Liraglutide, which was first used to treat type 2 diabetes, centrally exploits the hypothalamic target for appetite suppression and delay gastric emptying. Semaglutide is a genetically engineered glucagon-like peptide-1 receptor agonist, which has shown sustained glycaemic control and weight loss benefits in trials.12,13 As a peptide, it has to be given as a weekly subcutaneous injection. It is available on the PBS for the treatment of type 2 diabetes but it is not approved by the TGA or subsidised on the PBS for weight loss.
Combination therapies include phentermine and topiramate (combination not approved for use in Australia), which combines a weight loss drug with an antiepileptic drug for a greater weight loss effect, but tolerability limits its use.14 Buproprion/naltrexone therapy combines naltrexone HCl, which is more commonly used to treat substance abuse conditions, and bupropion HCl, which is an antidepressant. These two medications work together in the brain to help downregulate hunger signalling.
Pharmacotherapies used in weight loss management and their mechanisms of action are listed in Table 1. Patient responses to these therapies vary for clinically meaningful weight loss (more than 5% body weight loss after 12 weeks of therapy).

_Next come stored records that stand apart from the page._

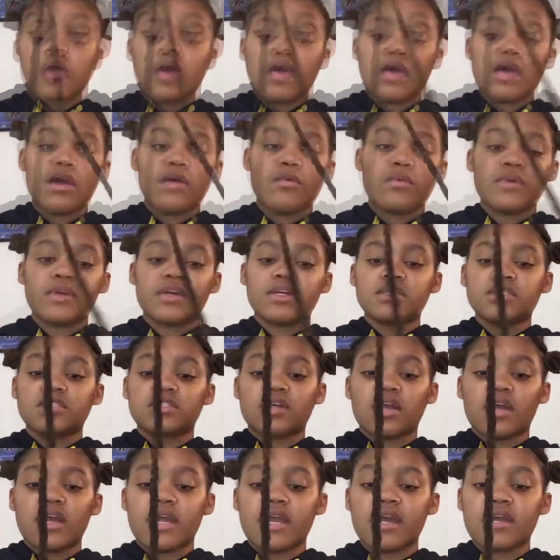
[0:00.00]
And we can
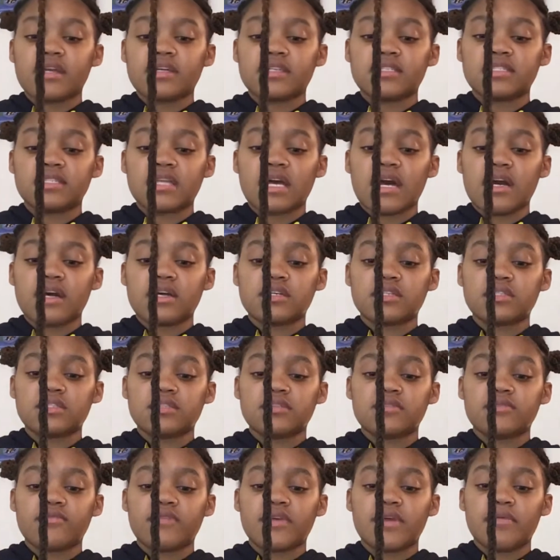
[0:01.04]
start
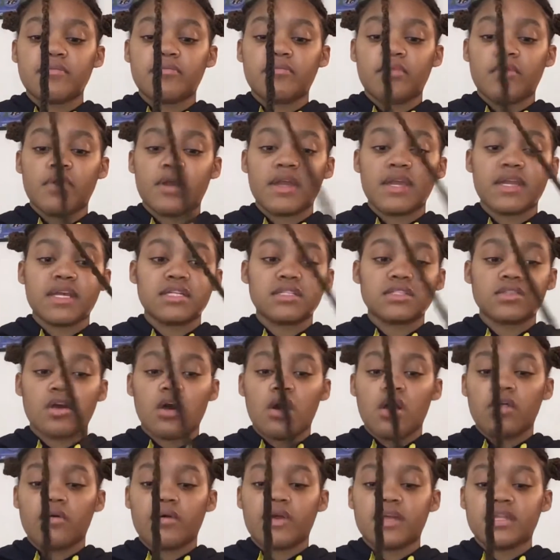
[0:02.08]
hairstyles and braids
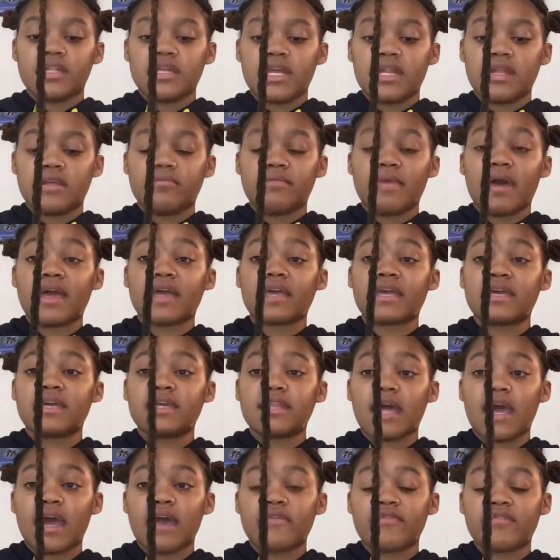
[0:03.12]
all the way dating back in
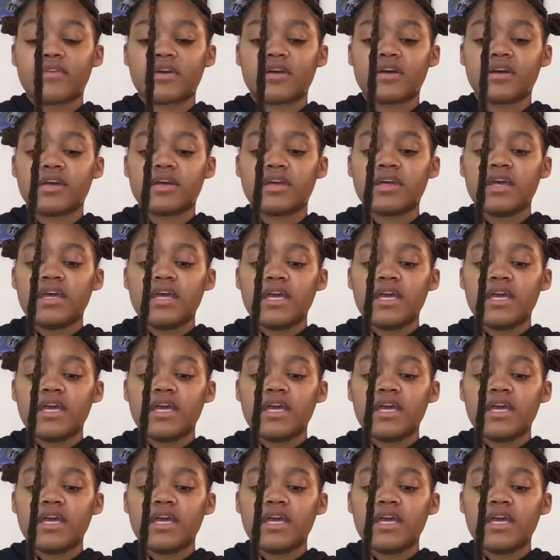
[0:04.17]
Africa.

At a patient management and therapeutic level, bariatric surgery (also known as weight loss surgery) is increasingly being relied on as the most effective way to enable significant durable weight loss in patients with severe obesity who fail to respond to genuine efforts with dietary, exercise and lifestyle measures. The 2011 review of surgical interventions for the treatment of obesity from the Australian Government Department of Health supports this approach.15 The new term ‘metabolic surgery’ recognises the physiological benefits of these procedures (chief among them, reversal of diabetes risk).16
Bariatric operations have traditionally been categorised according to the mechanism by which weight loss ensues as:
- restrictive procedures (limit intake)
- malabsorptive procedures (interfere with digestion and absorption)
- combination of the above procedures.
Selection of patients for bariatric surgery
Although some patients with obesity have success with early intervention and modifications to diet and lifestyle, many are unable to achieve adequate sustained weight loss. The National Health and Medical Research Council guidelines state that people with obesity can be selected for bariatric surgery if they have failed sustained efforts with dietary and lifestyle therapies.17 Bariatric surgery should be discussed with motivated patients who have a BMI of 35 kg/m2 or greater and one or more obesity-associated comorbidities. Reflecting the low success rates with nonsurgical approaches, bariatric surgery can also be considered in patients with morbid obesity (BMI of 40 kg/m2 or more) even in the apparent absence of obesity-related comorbid disease. The indications and contraindications for bariatric surgery are listed in Box 1.
The GP’s role
Work up for patients with obesity who are considering bariatric surgery is important (Box 2).18 This is often performed by the GP although patients are increasingly being referred to an endocrinologist with an interest in obesity treatment, a surgeon who performs bariatric surgery or a multidisciplinary clinic with specialist physician, surgeon, dietitian, exercise physiologist and psychologist expertise available.